Upcoming Ensembl Platform Transition

This is the final release of its kind on this website.

In summer 2026, this site will bring you to the new Ensembl platform currently at beta.ensembl.org.
Please bookmark this archive to retain access to the current site, tools and functionality until they are available on the new platform -> eg63-protists.ensembl.org

Gene families

Gene families are sets of proteins that have been clustered based on sequence similarity. They are displayed in the web interface or can be accessed using the Ensembl Compara Perl API.

In Ensembl Bacteria, Fungi and Protists, gene families provide a way of exploring similar proteins across a wide range of bacterial genomes for which the standard peptide comparative pipeline cannot be run.
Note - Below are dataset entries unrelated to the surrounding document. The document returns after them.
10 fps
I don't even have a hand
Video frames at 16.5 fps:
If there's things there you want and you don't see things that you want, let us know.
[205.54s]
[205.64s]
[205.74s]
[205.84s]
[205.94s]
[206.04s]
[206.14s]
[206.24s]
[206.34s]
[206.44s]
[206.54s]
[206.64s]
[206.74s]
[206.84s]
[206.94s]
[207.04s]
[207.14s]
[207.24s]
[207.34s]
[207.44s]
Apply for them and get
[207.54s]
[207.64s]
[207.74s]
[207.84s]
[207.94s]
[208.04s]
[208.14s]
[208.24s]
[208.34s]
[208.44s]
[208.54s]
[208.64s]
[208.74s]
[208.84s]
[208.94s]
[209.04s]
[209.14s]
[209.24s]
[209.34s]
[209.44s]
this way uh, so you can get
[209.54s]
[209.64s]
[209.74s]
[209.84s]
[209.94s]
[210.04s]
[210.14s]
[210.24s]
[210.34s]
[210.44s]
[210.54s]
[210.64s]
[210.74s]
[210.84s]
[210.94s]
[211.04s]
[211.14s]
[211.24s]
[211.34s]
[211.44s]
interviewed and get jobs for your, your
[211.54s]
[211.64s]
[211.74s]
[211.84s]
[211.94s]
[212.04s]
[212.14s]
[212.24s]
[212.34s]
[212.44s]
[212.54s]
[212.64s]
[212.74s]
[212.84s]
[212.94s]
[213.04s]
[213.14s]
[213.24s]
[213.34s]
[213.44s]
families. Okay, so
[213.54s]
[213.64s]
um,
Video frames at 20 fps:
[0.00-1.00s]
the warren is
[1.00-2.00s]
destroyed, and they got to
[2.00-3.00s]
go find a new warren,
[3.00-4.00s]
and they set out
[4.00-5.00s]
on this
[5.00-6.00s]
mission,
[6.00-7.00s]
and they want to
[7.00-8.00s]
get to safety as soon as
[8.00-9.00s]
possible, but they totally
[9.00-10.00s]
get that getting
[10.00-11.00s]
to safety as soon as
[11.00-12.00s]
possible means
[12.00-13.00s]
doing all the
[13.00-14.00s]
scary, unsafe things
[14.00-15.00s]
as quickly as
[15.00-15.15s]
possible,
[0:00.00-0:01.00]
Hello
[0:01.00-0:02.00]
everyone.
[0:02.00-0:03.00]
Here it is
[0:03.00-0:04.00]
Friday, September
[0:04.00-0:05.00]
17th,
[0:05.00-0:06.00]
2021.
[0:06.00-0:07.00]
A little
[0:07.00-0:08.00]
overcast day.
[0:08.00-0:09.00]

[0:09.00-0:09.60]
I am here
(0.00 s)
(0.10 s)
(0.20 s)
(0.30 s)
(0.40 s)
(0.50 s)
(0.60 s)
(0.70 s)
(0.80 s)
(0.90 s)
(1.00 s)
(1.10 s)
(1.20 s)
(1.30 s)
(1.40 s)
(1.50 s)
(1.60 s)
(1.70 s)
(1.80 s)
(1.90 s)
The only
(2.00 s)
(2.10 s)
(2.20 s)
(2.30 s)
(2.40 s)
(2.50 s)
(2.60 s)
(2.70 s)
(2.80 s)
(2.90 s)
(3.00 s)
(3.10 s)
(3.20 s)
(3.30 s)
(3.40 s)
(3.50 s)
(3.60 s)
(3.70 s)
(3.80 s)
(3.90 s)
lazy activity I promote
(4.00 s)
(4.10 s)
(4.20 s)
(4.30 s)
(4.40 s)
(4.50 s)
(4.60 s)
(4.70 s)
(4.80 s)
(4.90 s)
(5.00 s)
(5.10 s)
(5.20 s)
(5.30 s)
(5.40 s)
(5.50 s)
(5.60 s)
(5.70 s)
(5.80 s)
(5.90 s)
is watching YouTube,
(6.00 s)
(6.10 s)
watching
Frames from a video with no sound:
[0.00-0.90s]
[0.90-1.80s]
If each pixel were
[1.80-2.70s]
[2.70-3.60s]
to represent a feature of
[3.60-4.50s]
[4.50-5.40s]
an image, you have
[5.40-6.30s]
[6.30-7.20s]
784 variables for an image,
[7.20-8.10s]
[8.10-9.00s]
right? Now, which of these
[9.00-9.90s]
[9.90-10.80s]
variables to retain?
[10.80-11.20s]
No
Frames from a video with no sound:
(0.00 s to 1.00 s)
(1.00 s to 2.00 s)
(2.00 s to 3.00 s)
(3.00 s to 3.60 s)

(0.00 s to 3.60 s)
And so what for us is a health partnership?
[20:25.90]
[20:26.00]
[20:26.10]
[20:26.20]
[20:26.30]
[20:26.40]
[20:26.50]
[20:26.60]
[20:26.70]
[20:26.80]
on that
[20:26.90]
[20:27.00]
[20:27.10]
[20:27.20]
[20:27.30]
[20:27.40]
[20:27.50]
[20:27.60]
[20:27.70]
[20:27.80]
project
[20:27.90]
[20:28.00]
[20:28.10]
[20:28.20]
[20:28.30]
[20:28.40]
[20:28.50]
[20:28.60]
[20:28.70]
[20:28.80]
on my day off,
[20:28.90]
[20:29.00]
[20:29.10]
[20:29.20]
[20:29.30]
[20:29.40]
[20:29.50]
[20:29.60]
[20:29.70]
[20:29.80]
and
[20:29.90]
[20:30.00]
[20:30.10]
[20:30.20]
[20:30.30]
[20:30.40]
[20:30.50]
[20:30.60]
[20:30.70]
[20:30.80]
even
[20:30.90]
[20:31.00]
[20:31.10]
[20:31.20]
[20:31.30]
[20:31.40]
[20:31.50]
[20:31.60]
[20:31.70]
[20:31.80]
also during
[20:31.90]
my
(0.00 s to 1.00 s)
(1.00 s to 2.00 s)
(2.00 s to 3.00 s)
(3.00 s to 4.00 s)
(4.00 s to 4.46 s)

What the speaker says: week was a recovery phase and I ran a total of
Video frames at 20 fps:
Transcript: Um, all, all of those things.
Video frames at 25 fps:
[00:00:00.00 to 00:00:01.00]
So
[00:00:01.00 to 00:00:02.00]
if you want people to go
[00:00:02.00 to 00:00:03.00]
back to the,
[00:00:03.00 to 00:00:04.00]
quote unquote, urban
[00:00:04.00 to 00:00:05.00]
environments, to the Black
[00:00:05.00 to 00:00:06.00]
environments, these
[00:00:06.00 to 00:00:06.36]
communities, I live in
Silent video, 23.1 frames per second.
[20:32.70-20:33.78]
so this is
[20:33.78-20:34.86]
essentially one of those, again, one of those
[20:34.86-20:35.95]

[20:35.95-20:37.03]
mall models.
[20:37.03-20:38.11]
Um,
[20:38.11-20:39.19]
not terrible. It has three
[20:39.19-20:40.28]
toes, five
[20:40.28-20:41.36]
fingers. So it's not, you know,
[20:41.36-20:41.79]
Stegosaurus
They are populated with proteins on all genomes by using the HAMAP and PANTHER classification provided by InterPro. This InterPro gene families pipeline uses the same database schema and API as the Ensembl Vertebrates gene family pipeline, but the families generated by these two pipelines are generated using different methods, and should not be interpreted as equivalent.

InterPro gene families are not available for other Ensembl Genomes divisions such as Plants or Metazoa. However, in exceptional circumstances, if a protein cluster identified by the gene-tree building process is too large to process completely within the constraints of the release cycle, it may be made available via the gene families web view.